Re: Caml semantics

Xavier Leroy (xleroy@pauillac.inria.fr)
Fri, 13 Sep 1996 11:02:13 +0200 (MET DST)

From: Xavier Leroy <xleroy@pauillac.inria.fr>
Message-Id: <199609130902.LAA08573@pauillac.inria.fr>
Subject: Re: Caml semantics
To: reichel@tcs.inf.tu-dresden.de (Horst Reichel)
Date: Fri, 13 Sep 1996 11:02:13 +0200 (MET DST)
In-Reply-To: <9609121224.AA01164@ithif17.ithi> from "Horst Reichel" at Sep 12, 96 02:24:06 pm

> What is the formal semantics of recursive data types in Caml and Ocaml?
>
> Since recursive values like d and e defined by
> let rec d = 3 :: e and e = 5 :: d ;;
> are typed as "int list" values the semantics of recursive type definitions
> ist not the initial algebra of least fixpoint semantics (as in SML).

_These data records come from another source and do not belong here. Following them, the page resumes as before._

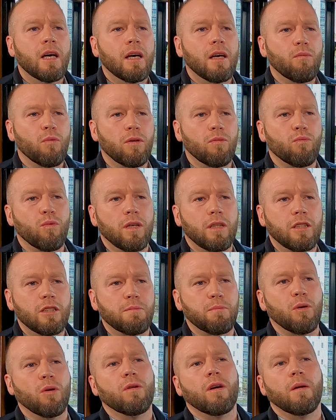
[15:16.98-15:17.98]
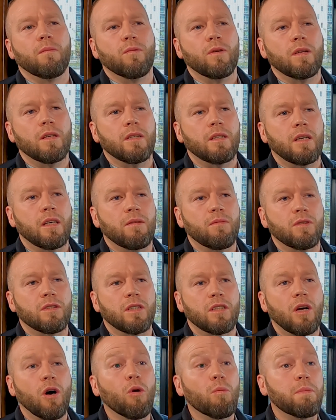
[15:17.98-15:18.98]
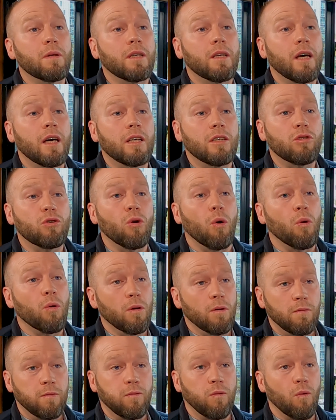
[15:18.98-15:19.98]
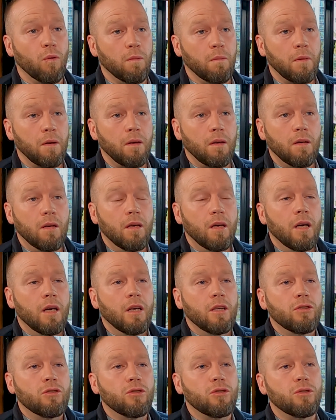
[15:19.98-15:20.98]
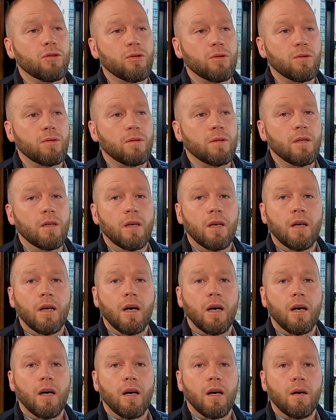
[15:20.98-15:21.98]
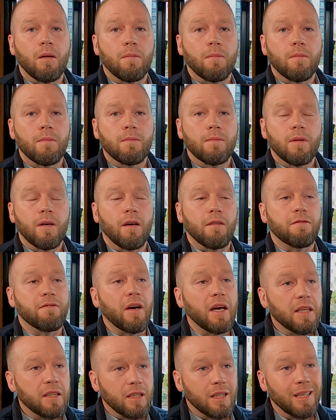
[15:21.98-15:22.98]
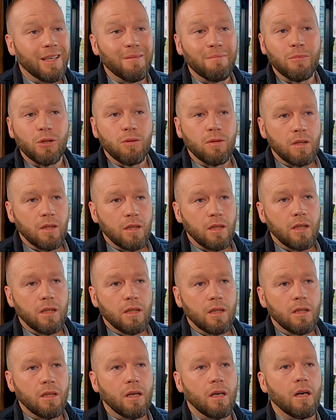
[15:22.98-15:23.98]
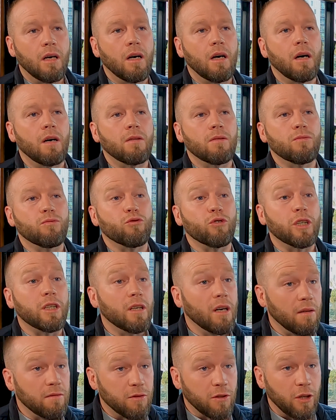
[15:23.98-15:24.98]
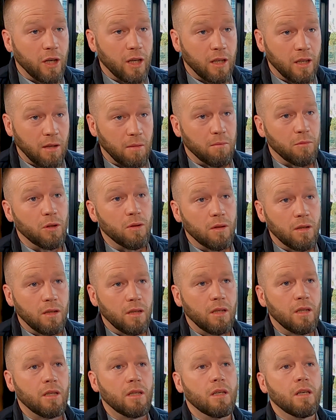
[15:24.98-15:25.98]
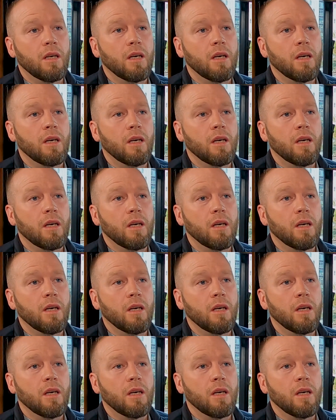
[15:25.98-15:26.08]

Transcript: What this program really did was it opened a door for me to a faith community, a recovery community.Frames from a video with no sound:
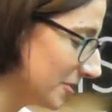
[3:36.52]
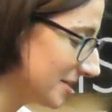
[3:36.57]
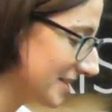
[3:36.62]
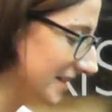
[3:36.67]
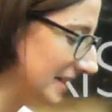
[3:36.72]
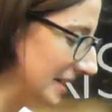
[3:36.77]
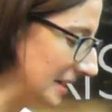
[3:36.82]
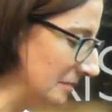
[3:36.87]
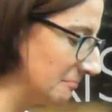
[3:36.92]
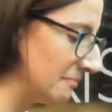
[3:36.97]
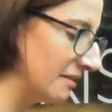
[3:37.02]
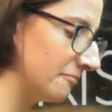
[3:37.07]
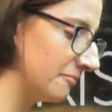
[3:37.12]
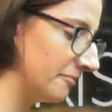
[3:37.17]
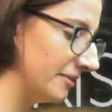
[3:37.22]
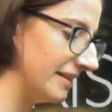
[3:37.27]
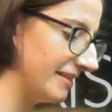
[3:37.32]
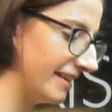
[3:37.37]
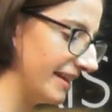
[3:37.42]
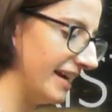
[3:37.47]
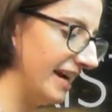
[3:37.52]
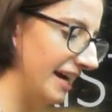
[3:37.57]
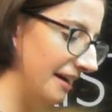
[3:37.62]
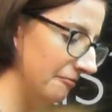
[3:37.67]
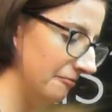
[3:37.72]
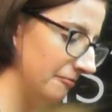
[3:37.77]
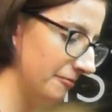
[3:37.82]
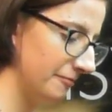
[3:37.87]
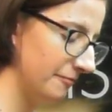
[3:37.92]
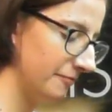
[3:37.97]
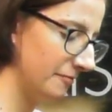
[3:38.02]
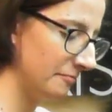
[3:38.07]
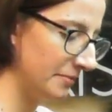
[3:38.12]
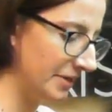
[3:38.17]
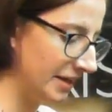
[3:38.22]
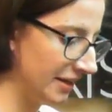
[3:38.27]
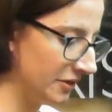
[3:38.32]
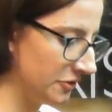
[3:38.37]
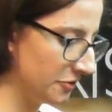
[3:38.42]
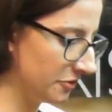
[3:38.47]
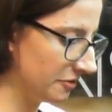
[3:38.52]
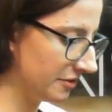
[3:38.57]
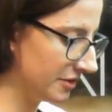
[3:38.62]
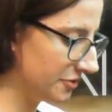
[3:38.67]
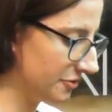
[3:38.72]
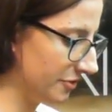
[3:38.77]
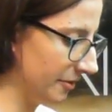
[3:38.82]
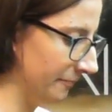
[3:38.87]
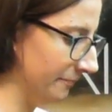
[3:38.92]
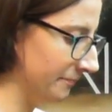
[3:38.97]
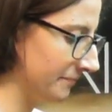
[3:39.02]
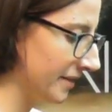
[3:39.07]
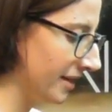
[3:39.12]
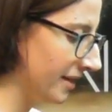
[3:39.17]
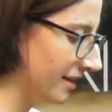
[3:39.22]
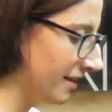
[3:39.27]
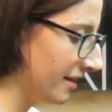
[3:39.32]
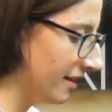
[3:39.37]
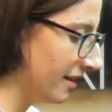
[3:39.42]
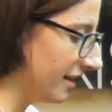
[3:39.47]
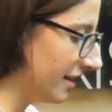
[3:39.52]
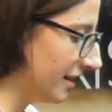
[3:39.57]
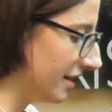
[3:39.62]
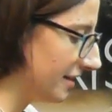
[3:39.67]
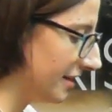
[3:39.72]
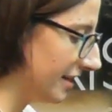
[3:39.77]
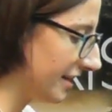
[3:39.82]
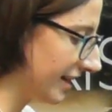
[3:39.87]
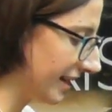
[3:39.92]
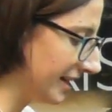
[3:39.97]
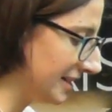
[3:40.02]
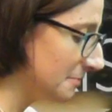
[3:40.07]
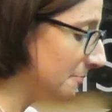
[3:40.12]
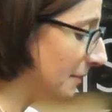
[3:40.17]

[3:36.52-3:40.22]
is a key memory they have from being a new Christian? They gained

Recursive definitions of data structures (as above, and as opposed to
the usual recursive definitions of functions, let rec f x = ...)
is a Caml Light / Objective Caml extension that is not part of the
core Caml language, nor of SML. If you don't use it, you get the least
fixpoint semantics you mentioned (values of data types are finite
terms).

With "let rec" over data structures, values of data types are rational
terms: infinite terms with a finite number of distinct sub-terms.
Equivalently, these are infinite terms that you can represent as a
finite graph, and that's exactly how they are implemented (with cycles
between the memory blocks that represent each constructor application).

Notice that these rational terms are fully evaluated at the time they
are built. No lazy evaluation of subterms occurs.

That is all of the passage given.